2026 Iran war military action

On 13 April 2026, the United States imposed a naval blockade on Iran following the failure of the Islamabad Talks to end the 2026 Iran war. The blockade began 10:00 EDT and applied only to ships going to and from Iran. Iran said that it viewed the entry of US military vessels near the Strait of Hormuz as a breach of the ceasefire agreement that had been reached days earlier and that it would respond accordingly. On 22 April, US president Donald Trump claimed that the naval blockade had cost Iran $500 million daily while the US Department of Defense estimated that Iran had lost $4.8 billion in oil revenue by 1 May.

On 17 April, Iran announced that its closure of the Strait of Hormuz, which had been in effect since the start of the war on 28 February, would be paused for the duration of the truce in Lebanon, saying that passage of commercial vessels through the strait would be completely open. On 18 April, Iran said that it had closed the strait again in response to the refusal of the US to lift the naval blockade. By 18 April, the US stated that it had intercepted a total of 23 vessels. Meanwhile, Lloyd's List said that by 20 April at least 26 ships had managed to bypass the US blockade line in both directions (both toward Iranian ports and departing from Iranian ports). On 19 April, the first direct action of the blockade occurred when the 31st Marine Expeditionary Unit and destroyer seized the Iranian-flagged vessel Touska. On 14 June, Trump and Iran announced an agreement to end the war and reopen the Strait of Hormuz. Trump also said that he authorized lifting the US naval blockade. On 17 June, Trump and Iranian president Masoud Pezeshkian signed the memorandum of understanding to end the war, with Trump signing it during dinner with French president Emmanuel Macron at the Palace of Versailles following the G7 summit.
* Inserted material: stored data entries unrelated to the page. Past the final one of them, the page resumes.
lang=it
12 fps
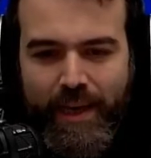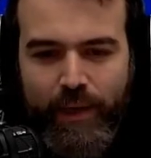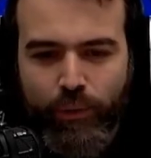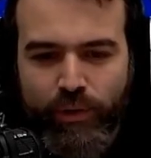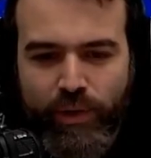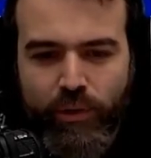
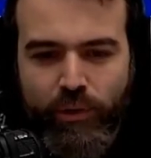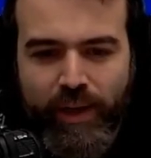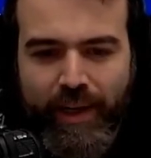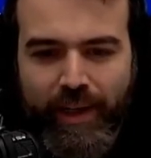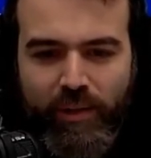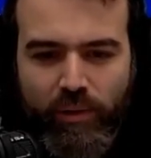dico da
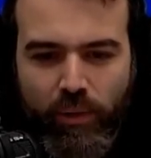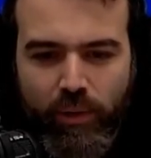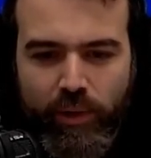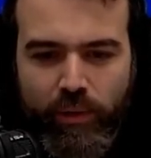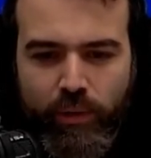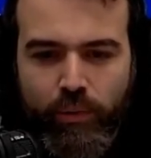
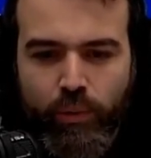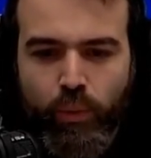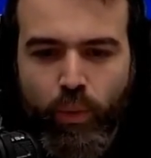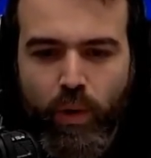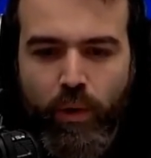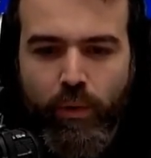cattolico,
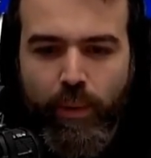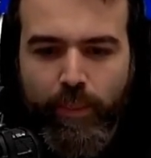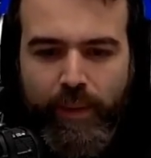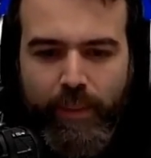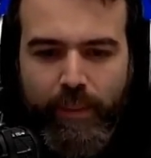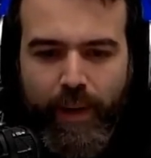due ore
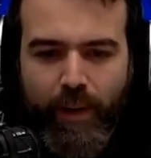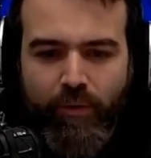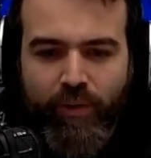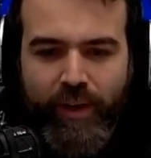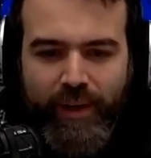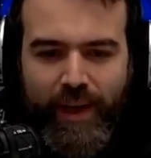prima o
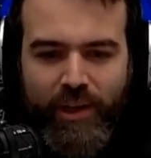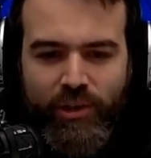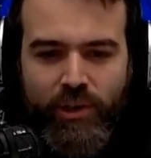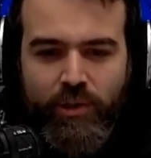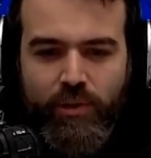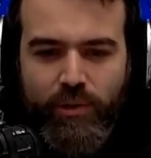far
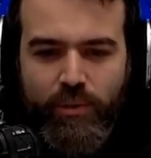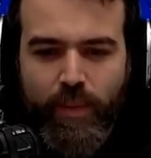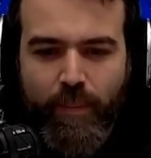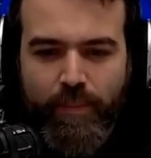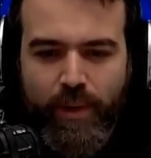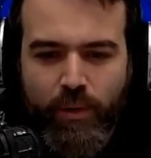nascere Gesù
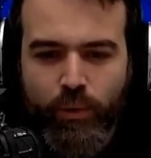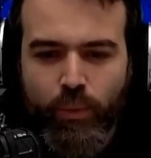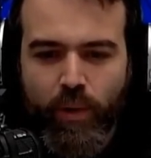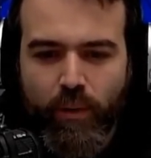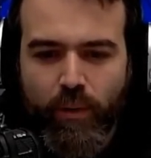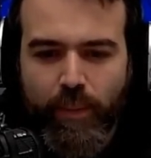bambino
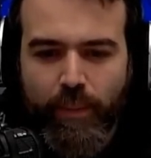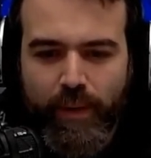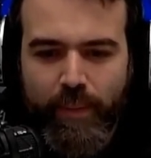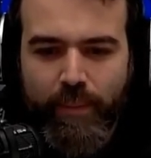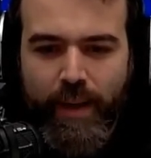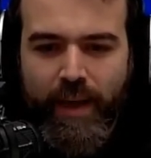due ore
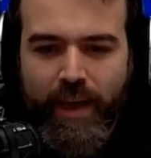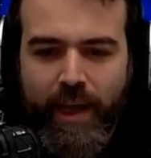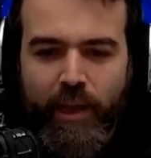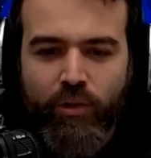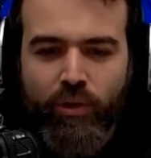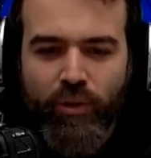prima
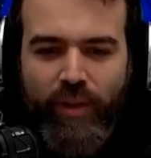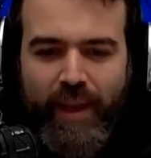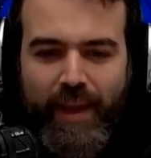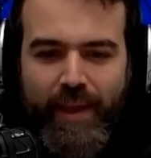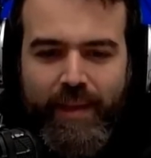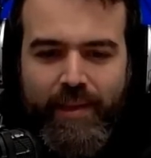non è
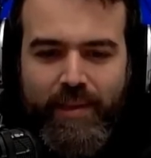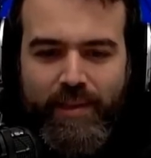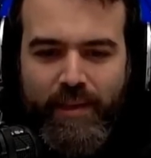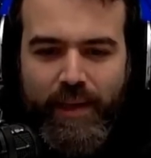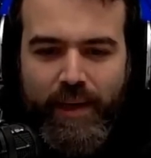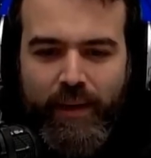
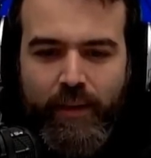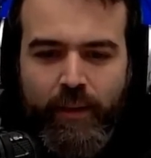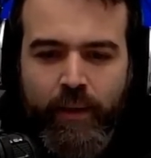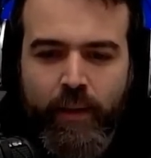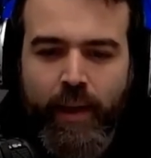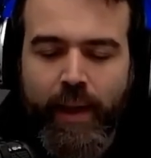eresia.
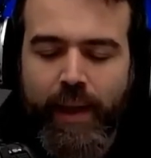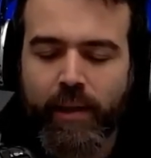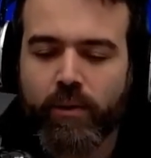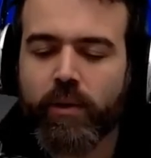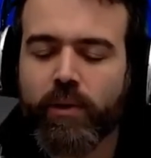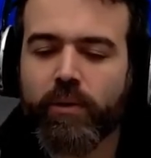
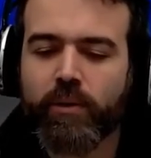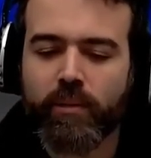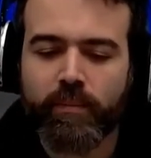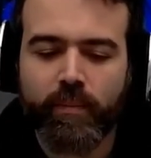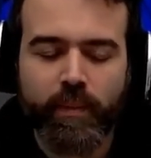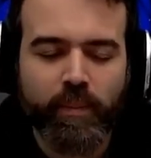Ecco, io
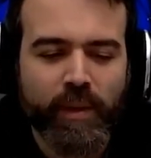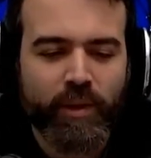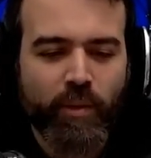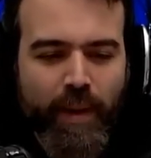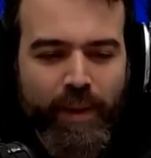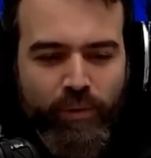mi
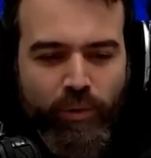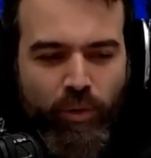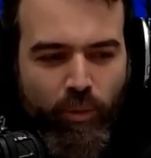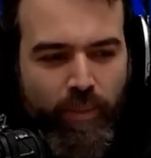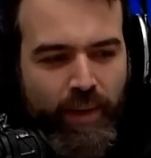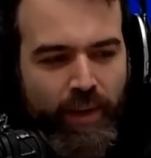domando
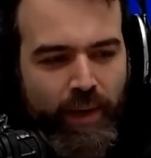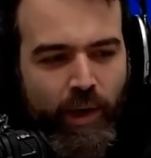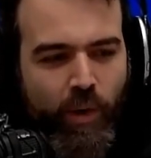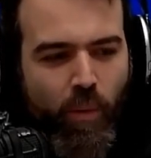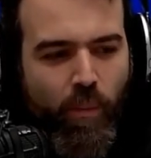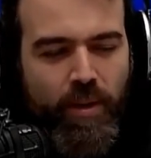come
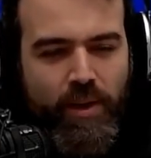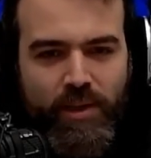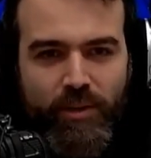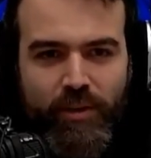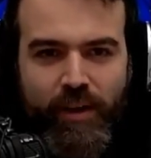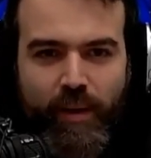un
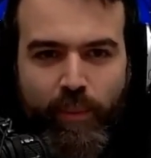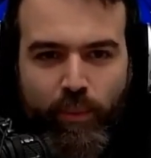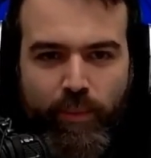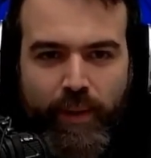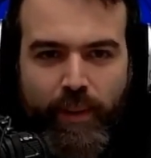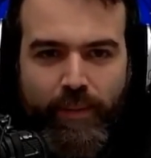ministro della
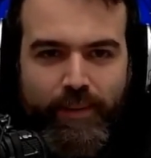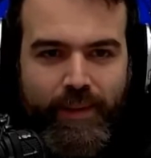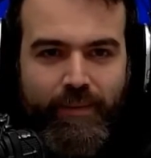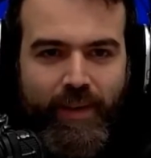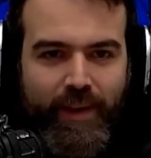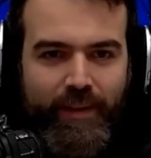Repubblica possa
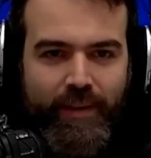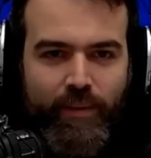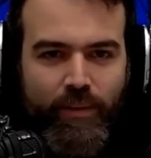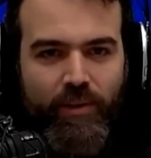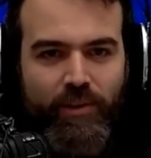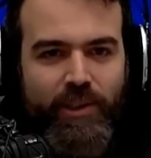arrivare a dire
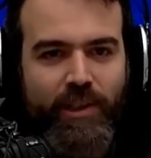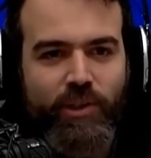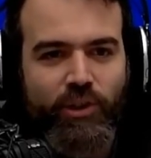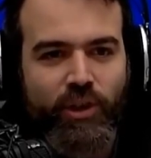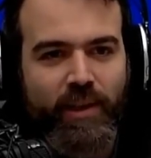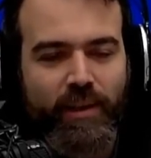una cosa del
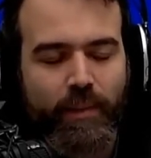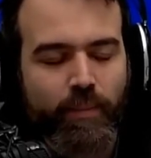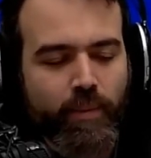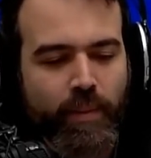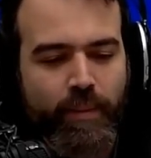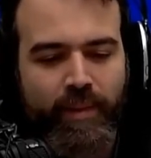genere.
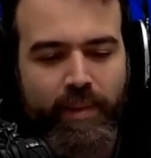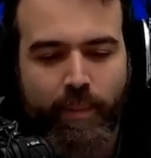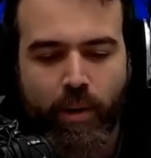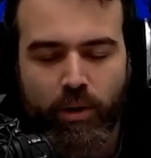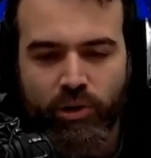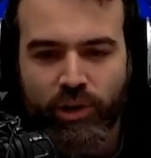Probabilmente
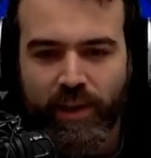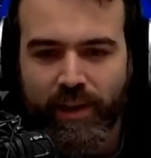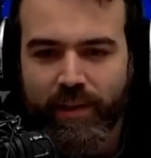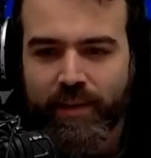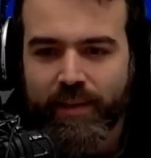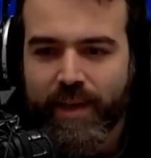Boccia
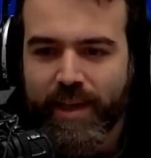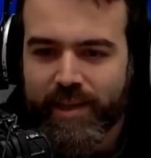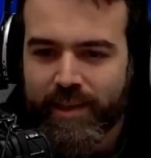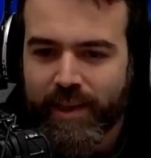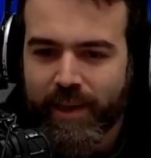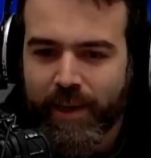crede di
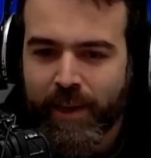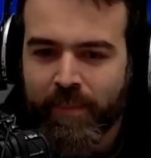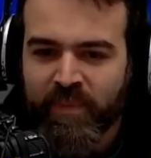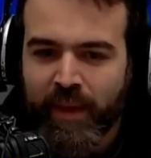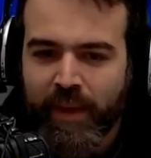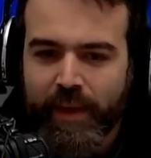essere
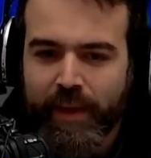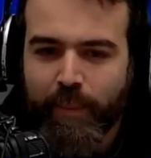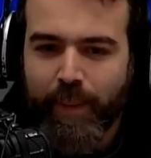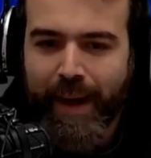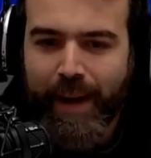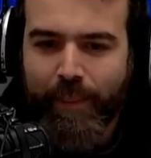il
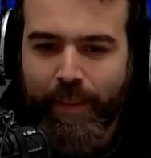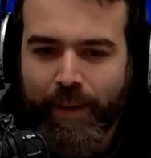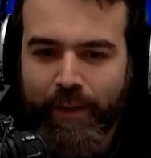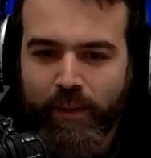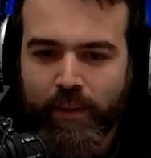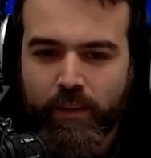Papa,
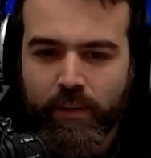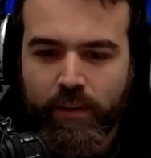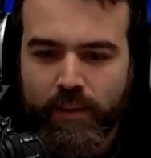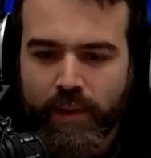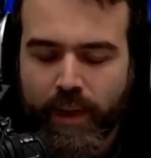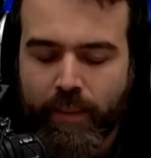no?
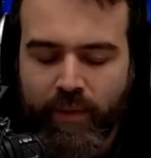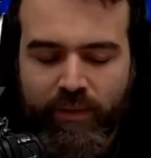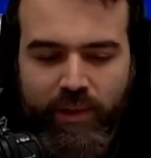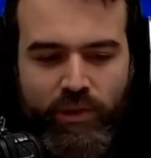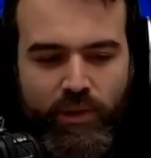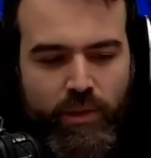si chiama
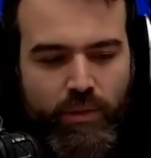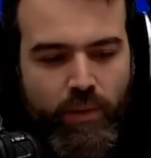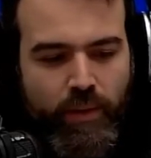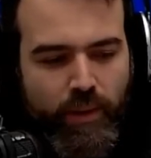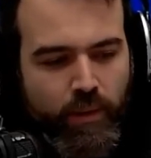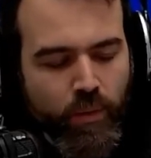Francesco
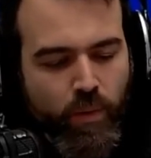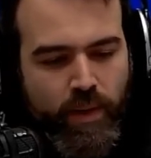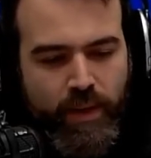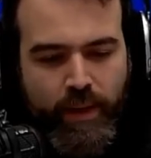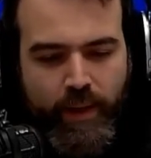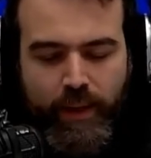anche lui
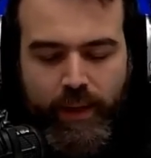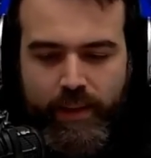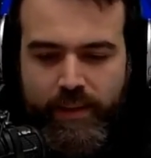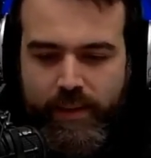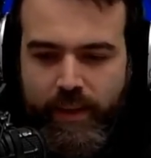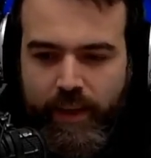e
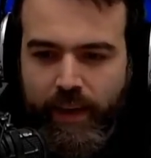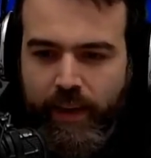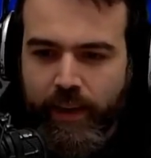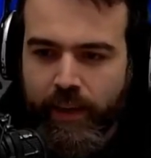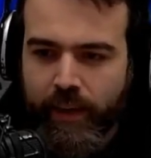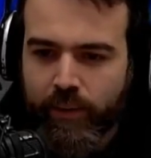si
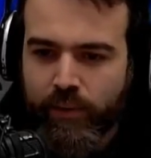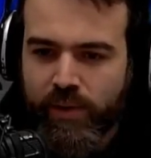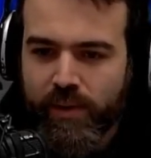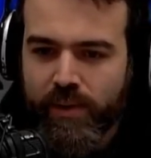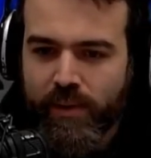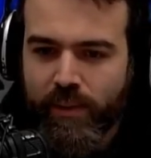è così,
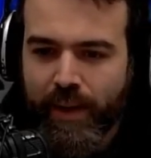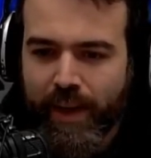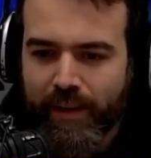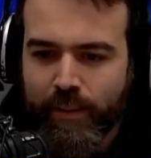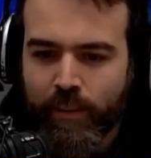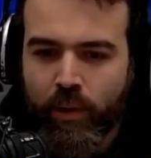si è un
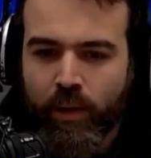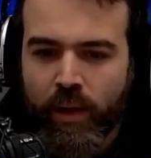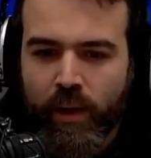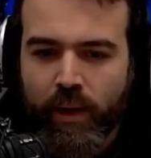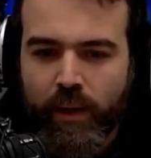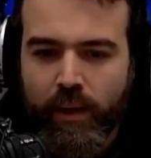attimo
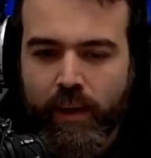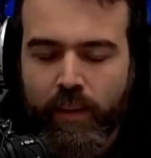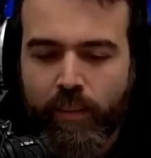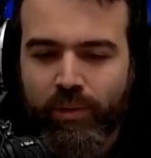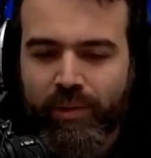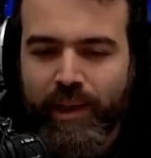eh,
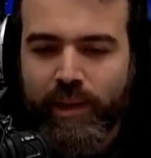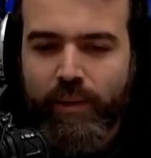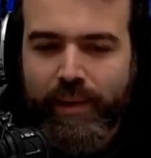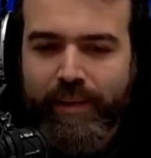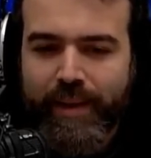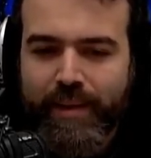montato
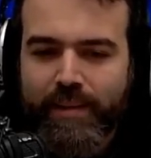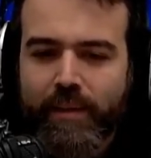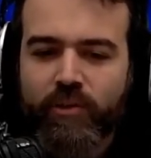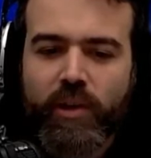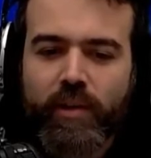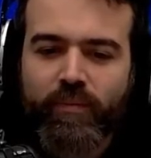la testa.
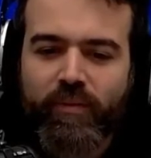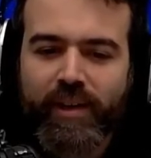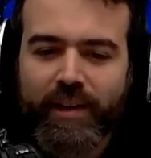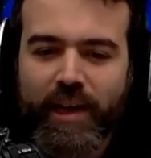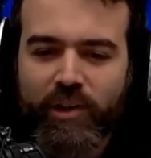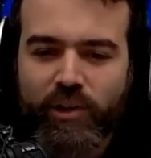Cioè far
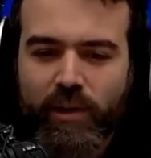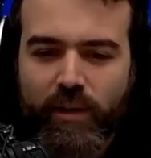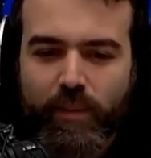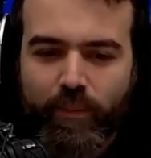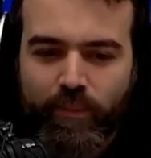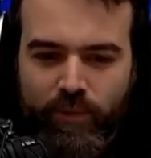
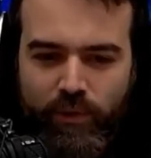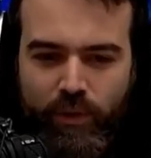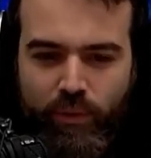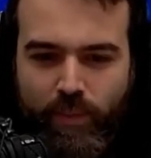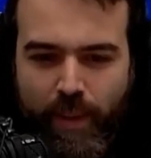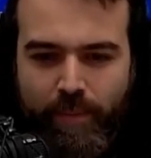nascere
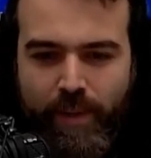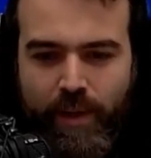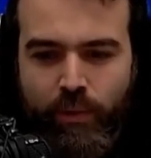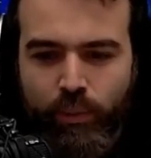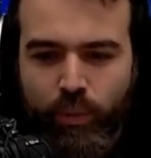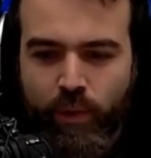Gesù
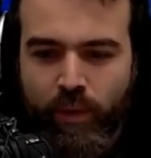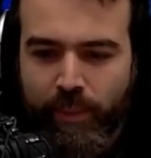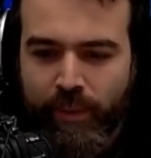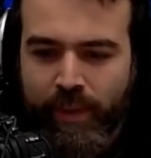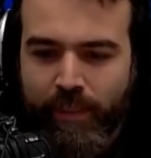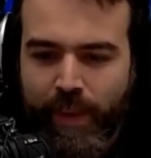bambino due ore
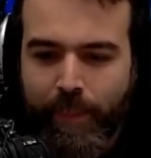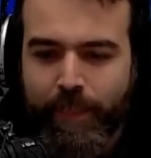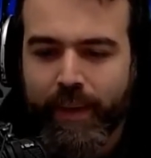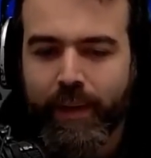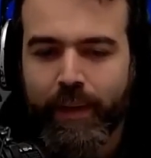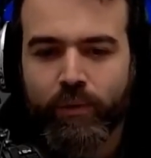prima
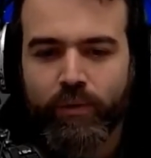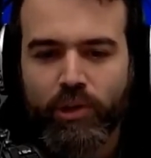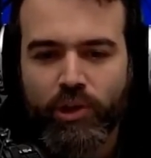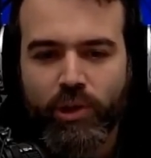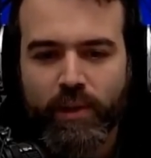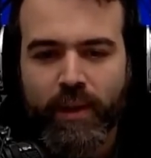perché lo
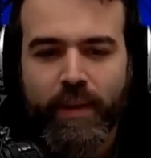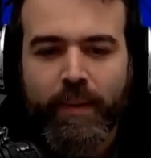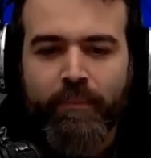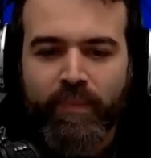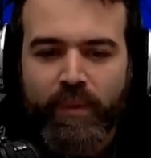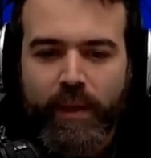decide
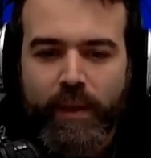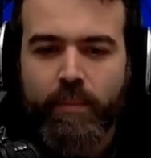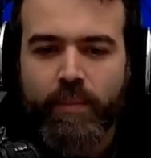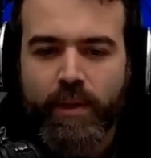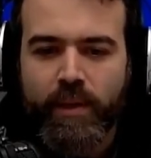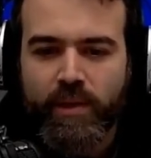il
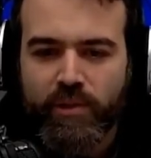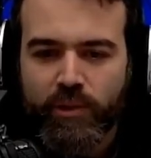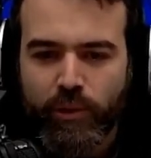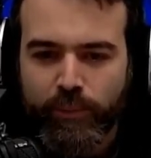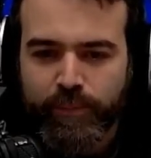ministro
On 18 June, CENTCOM announced the removal of the naval blockade of Iranian ports. On 30 June, speaker of the Parliament of Iran Mohammad Bagher Ghalibaf falsely claimed that Iran could not export oil during the US blockade of its ports. (Note: Data from maritime intelligence firm Kpler showed that Iran's crude exports were 260,000 barrels per day in May 2026.)

On 13 July, Trump announced the reinstatement of the blockade which CENTCOM stating that it would start the next day at 20:00 GMT (16:00 EDT). On 14 July, the US reinstated the naval blockade. On 7 September, The Wall Street Journal reported that the naval blockade has halted new Iranian oil exports from the Persian Gulf, leaving Iran reliant on diminishing floating stockpiles from before the blockade's reinstatement in July.

== Background ==

Before the United States and Israel launched their 2026 war against Iran, the Strait of Hormuz was open and about 25% of the world's seaborne oil trade and 20% of the world's liquefied natural gas passed through it.

On 28 February 2026, the US and Israel launched surprise airstrikes on Iran, targeting military and government sites, as well as assassinating Supreme Leader Ali Khamenei and other Iranian officials, starting the 2026 Iran war. In response, Iran blocked the Strait of Hormuz, prompting the US military to begin a military campaign to reopen it.

On 9 March, US president Donald Trump said that "the war is very complete, pretty much", and claimed that the Iranian military had been destroyed and the Strait of Hormuz had re-opened. He also expressed his interest in seizing control of the waterway from Iran. On 15 March, Trump called for help from NATO and China to re-open the strait and protect shipping, but they declined. He said the US did not need the oil that passed through the strait and suggested "maybe we shouldn't even be there". Iran's foreign minister Abbas Araghchi said the strait was open to all except the US, Israel and their allies. Ten days later, it was reported that Iran was beginning to allow some ships through the strait in exchange for a toll of up to $2 million per ship, as well as allowing passage of some ships owned by China, Russia, India, Iraq, Pakistan, the Philippines, Malaysia and Thailand.

In late March and early April, Trump repeatedly gave ultimatums to Iran, threatening to destroy Iran's infrastructure and "civilization" and bomb it "back to the Stone Ages" if it did not make a deal with the US and re-open the strait. The Iranian Revolutionary Guard Corps responded that the strait "will not be opened to the enemies of this nation through the ridiculous spectacle by the president of the United States".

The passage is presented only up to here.